Is the senator really fighting for the hustlers who elected this regime, or is it a question of a loot shared without him at the table? To a large extent, the veracity of such allegations just like the intentions of the senator cannot be ascertain. But the one thing Kenyans would want to know is the truth. To this end, the biggest favour the senator has made is not necessarily his self-proclaimed assertion that he is a defender of the hustlers (he is probably not), but his public pronouncement of these grand allegations of $100 million oiling the hands of individuals in government is now a public interest issue. We now hold him to commit to prove these allegations and most importantly commit to acting in the interest of the hustlers.

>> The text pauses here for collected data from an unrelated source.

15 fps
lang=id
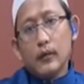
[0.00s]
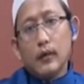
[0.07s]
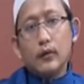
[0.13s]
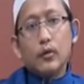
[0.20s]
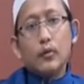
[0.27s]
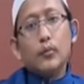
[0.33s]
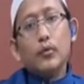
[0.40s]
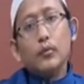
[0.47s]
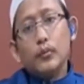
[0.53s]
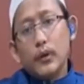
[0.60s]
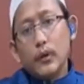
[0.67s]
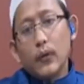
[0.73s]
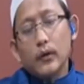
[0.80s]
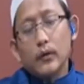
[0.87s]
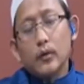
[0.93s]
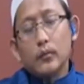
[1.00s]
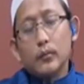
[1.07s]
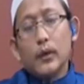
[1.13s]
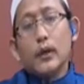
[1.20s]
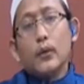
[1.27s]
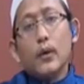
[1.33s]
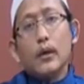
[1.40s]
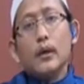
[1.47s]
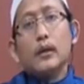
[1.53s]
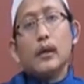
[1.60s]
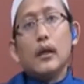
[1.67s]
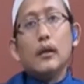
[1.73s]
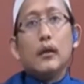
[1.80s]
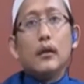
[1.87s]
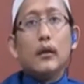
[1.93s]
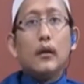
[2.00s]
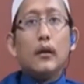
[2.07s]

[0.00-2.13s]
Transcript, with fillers: ataupun periwayatan-periwayatan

The figures bandied are serious and as Kenyans we have a reason to seriously care about corruption, especially allegations of contractors doing business with government oiling the hands of the people we have entrusted to hold public office and judiciously spend our taxes.
Kenyans must come out strongly against budgeted corruption and hold leaders such as Senator Cherargei to commit to act on what they are saying.
But most importantly the leadership of this country need to act decisively on some of these one two many allegations of corruption, if not for themselves, at least for the real hustlers.